Der Manager als Schwarzfahrer

Er verdiente als Fondsmanager etwa eine Million Pfund pro Jahr – aber für die öffentlichen Verkehrsmittel hatte Jonathan B. kein Geld.

Er besitzt einen Porsche, einen noblen Range Rover, einen billigeren Land Rover Freelander (mit den Autos fährt er aber offenbar nur am Wochenende), hat zwei ausbezahlte Häuser im Wert von vier Millionen Pfund, verdiente als Fondsmanager etwa eine Million Pfund pro Jahr – aber für die öffentlichen Verkehrsmittel hatte Jonathan B. kein Geld (oder er hatte es in Wirklichkeit gar nicht so dick und musste sparen).

Wie auch immer: Jonathan B. fuhr also in Großbritannien jahrelang schwarz. Das wäre keine große Sache, hätte sich nicht die „Daily Mail“ des Falls angenommen. In einem großen Artikel samt dreier Fotos, die den 44-Jährigen beim Besteigen „seines“ Zuges zeigen, berichtete das Boulevardblatt über den „größten Schwarzfahrer der Geschichte“. Dabei fuhr der Manager nicht schwarz in unserem Sinn, sondern zahlte nur weniger: statt 21,50 Pfund pro Tag für Zug und U-Bahn nur 7,20. Im Lauf seiner Halb-Schwarzfahrerkarriere läpperte sich das zu beachtlichen 43.000 Pfund zusammen.

Finanzierte er damit die Autos, war er geizig, oder verstand er einfach das komplizierte Zonensystem Londons nicht? Man weiß es nicht. Sein Motiv enthüllte B. nicht, als er schließlich erwischt wurde. Aber er bezahlte die Strafe und die Ticketdifferenz für fünf Jahre.

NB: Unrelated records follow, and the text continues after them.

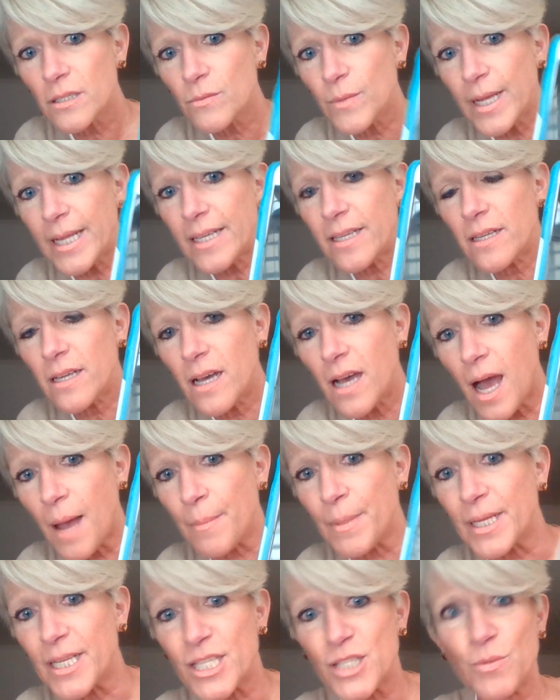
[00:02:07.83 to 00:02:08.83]
Wait.
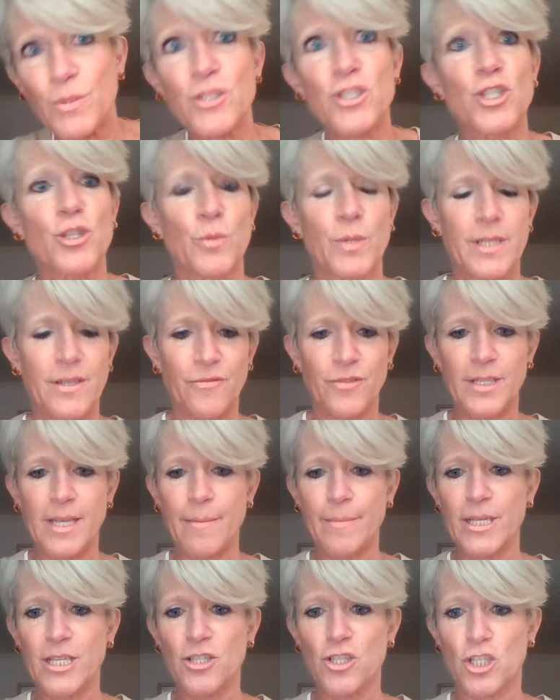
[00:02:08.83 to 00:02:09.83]
I'm going to switch to a different
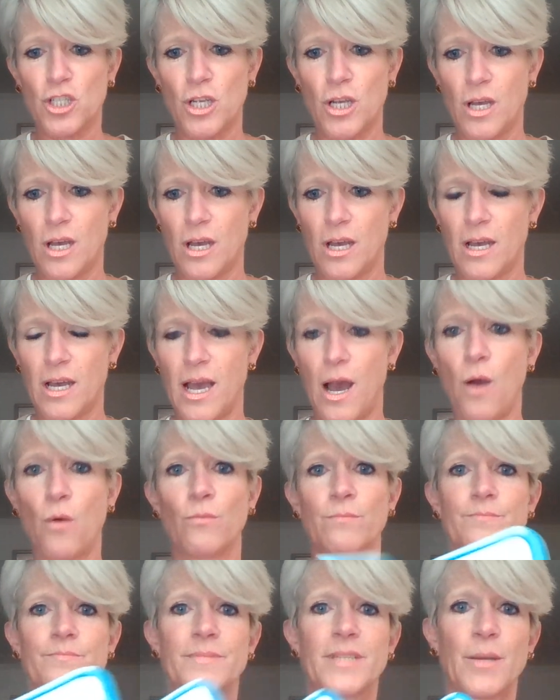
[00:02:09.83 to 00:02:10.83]
image.
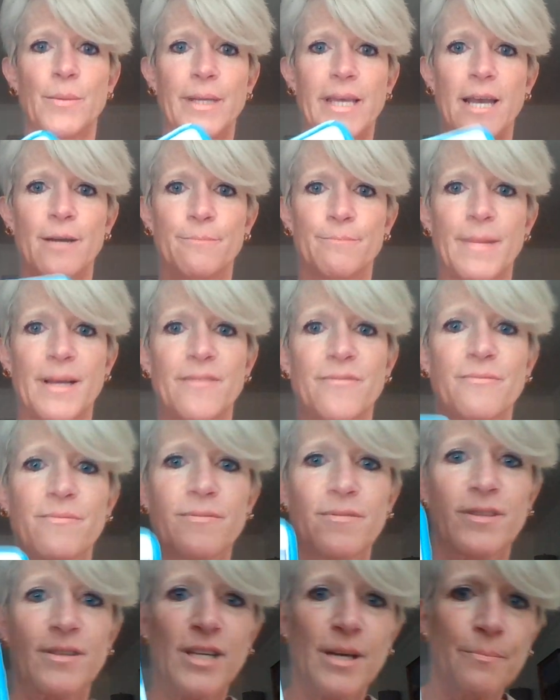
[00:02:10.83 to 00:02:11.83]
Oh, there we go. My
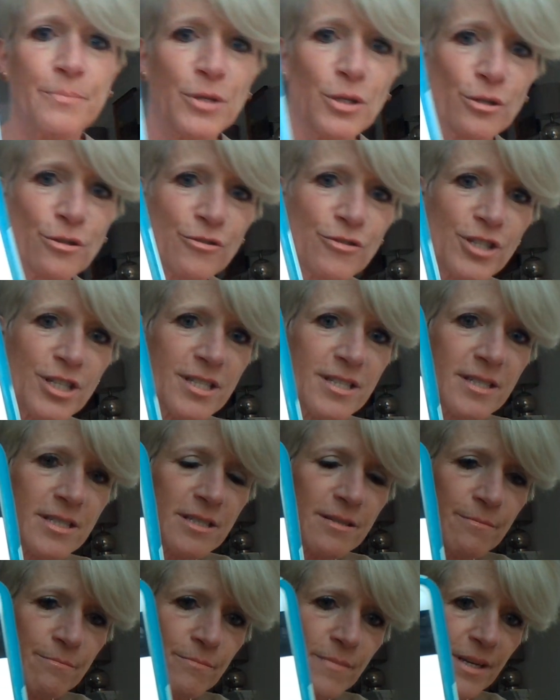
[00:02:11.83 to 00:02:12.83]

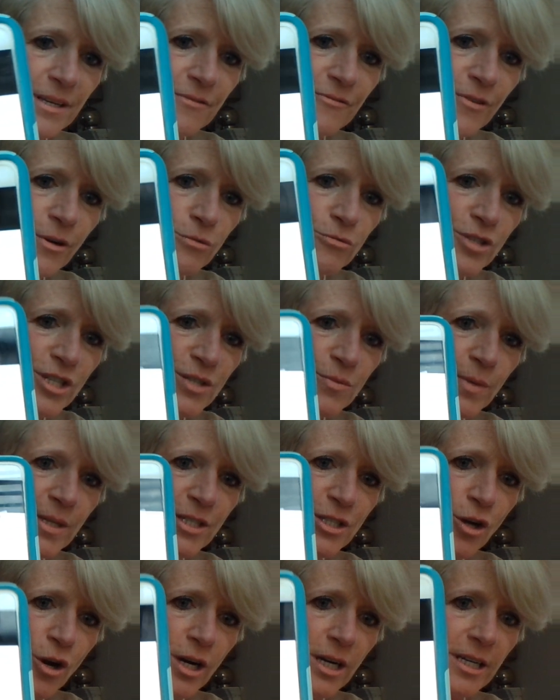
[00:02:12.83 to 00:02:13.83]
phone just
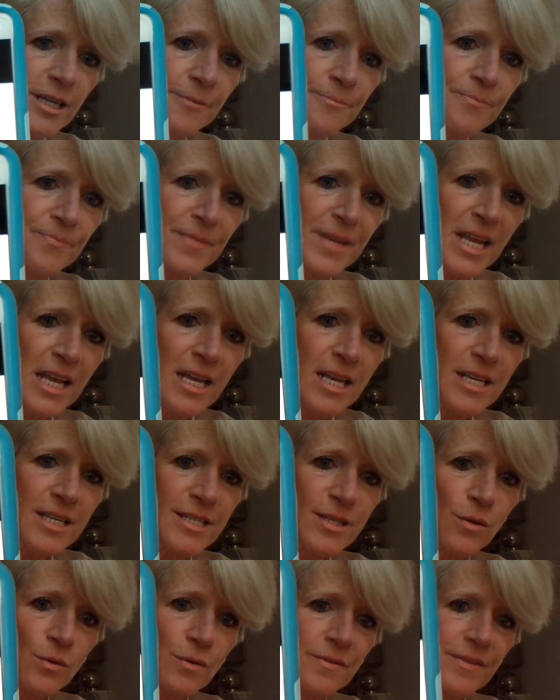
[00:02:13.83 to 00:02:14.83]
went dark.
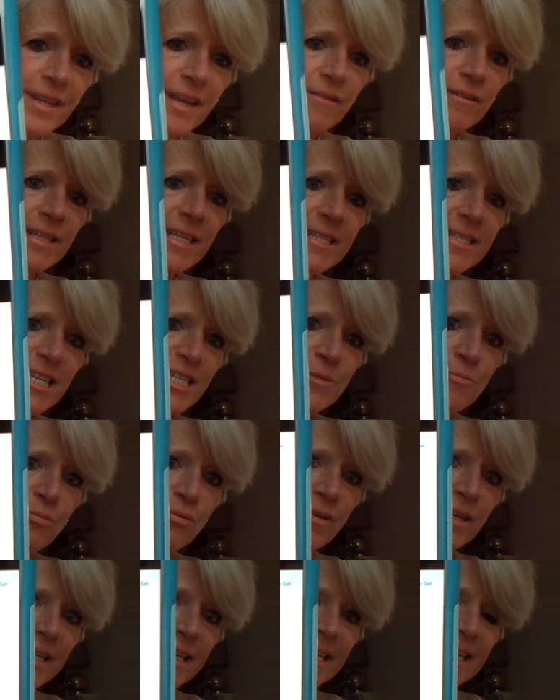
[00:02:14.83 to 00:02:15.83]
So there it is. It's
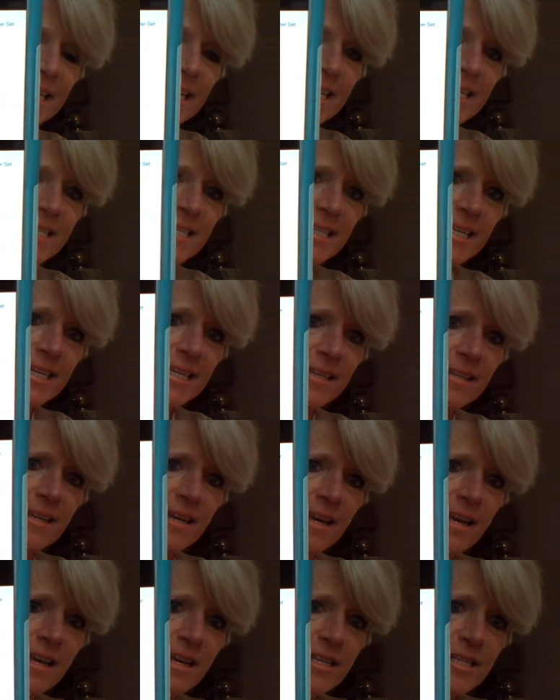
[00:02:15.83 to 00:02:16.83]
pretty, isn't it?
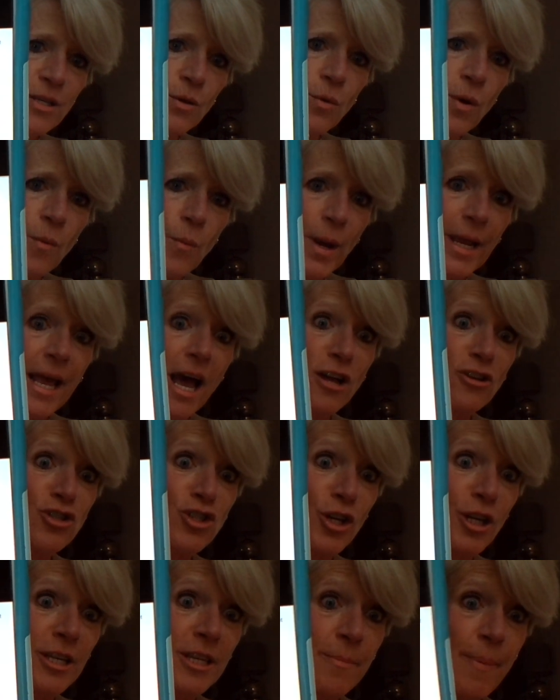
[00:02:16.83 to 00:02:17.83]
So wait, I'll
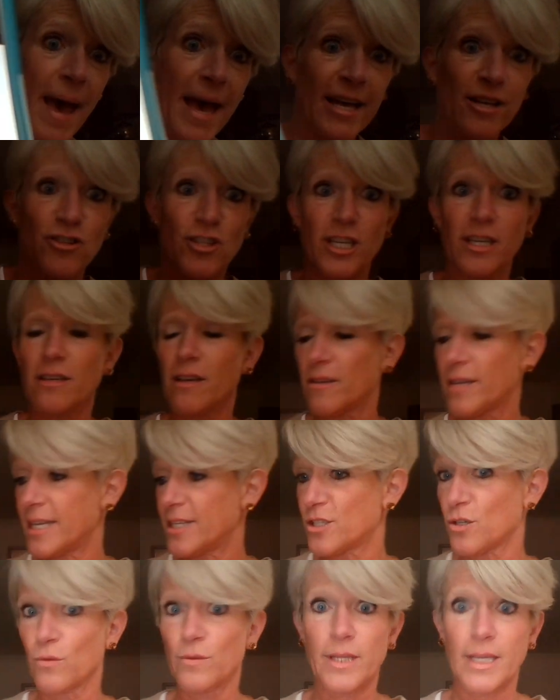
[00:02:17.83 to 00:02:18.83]
show you the packaging. Okay,
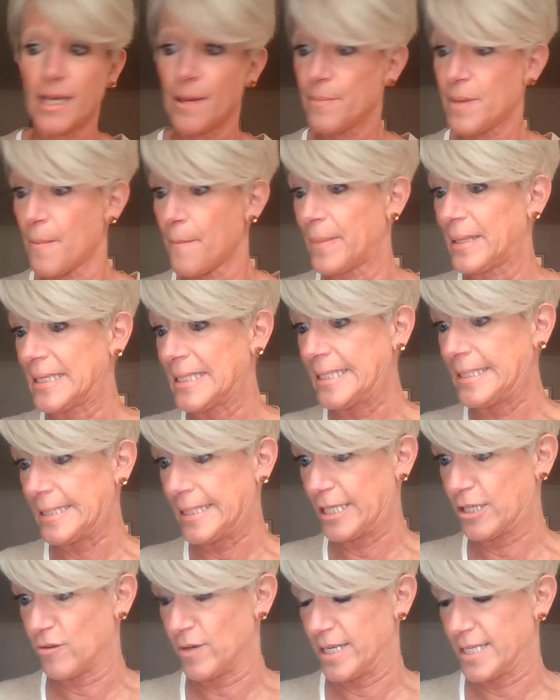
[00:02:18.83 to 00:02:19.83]
don't think I'm
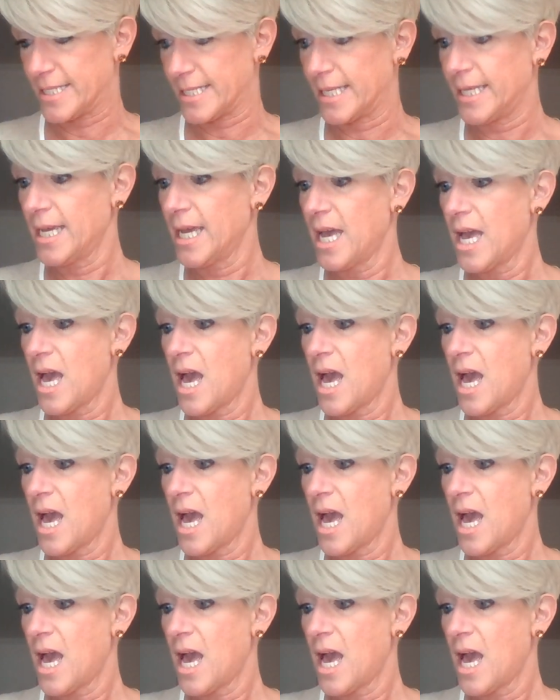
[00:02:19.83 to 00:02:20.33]
completely crazy.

Die Causa schien erledigt.

Mitnichten: Nach dem Mail-Bericht rebellierten die Passagiere (zumindest laut Mail: „Sind wir ehrlichen Zahler völlige Idioten?“), die Finanzmarktaufsicht ermittelte, weil es B. „offenbar an Redlichkeit mangelt“ und man ja nicht wisse, was er sonst noch angestellt habe (ist Schwarzfahren ein Einstiegsdelikt?), und schließlich feuerte ihn sein Arbeitgeber, der Vermögensverwalter Blackrock, weil B.s Verhalten „völlig unseren Prinzipien und Werten widerspricht“.

In Wien wurden im vergangenen Jahr 138.000 Schwarzfahrer ertappt. Von Rücktritten von Geschäftsleuten oder Politikern als Folge ist nichts bekannt. „Krone“ und „Österreich“ lassen ganz offensichtlich ziemlich aus.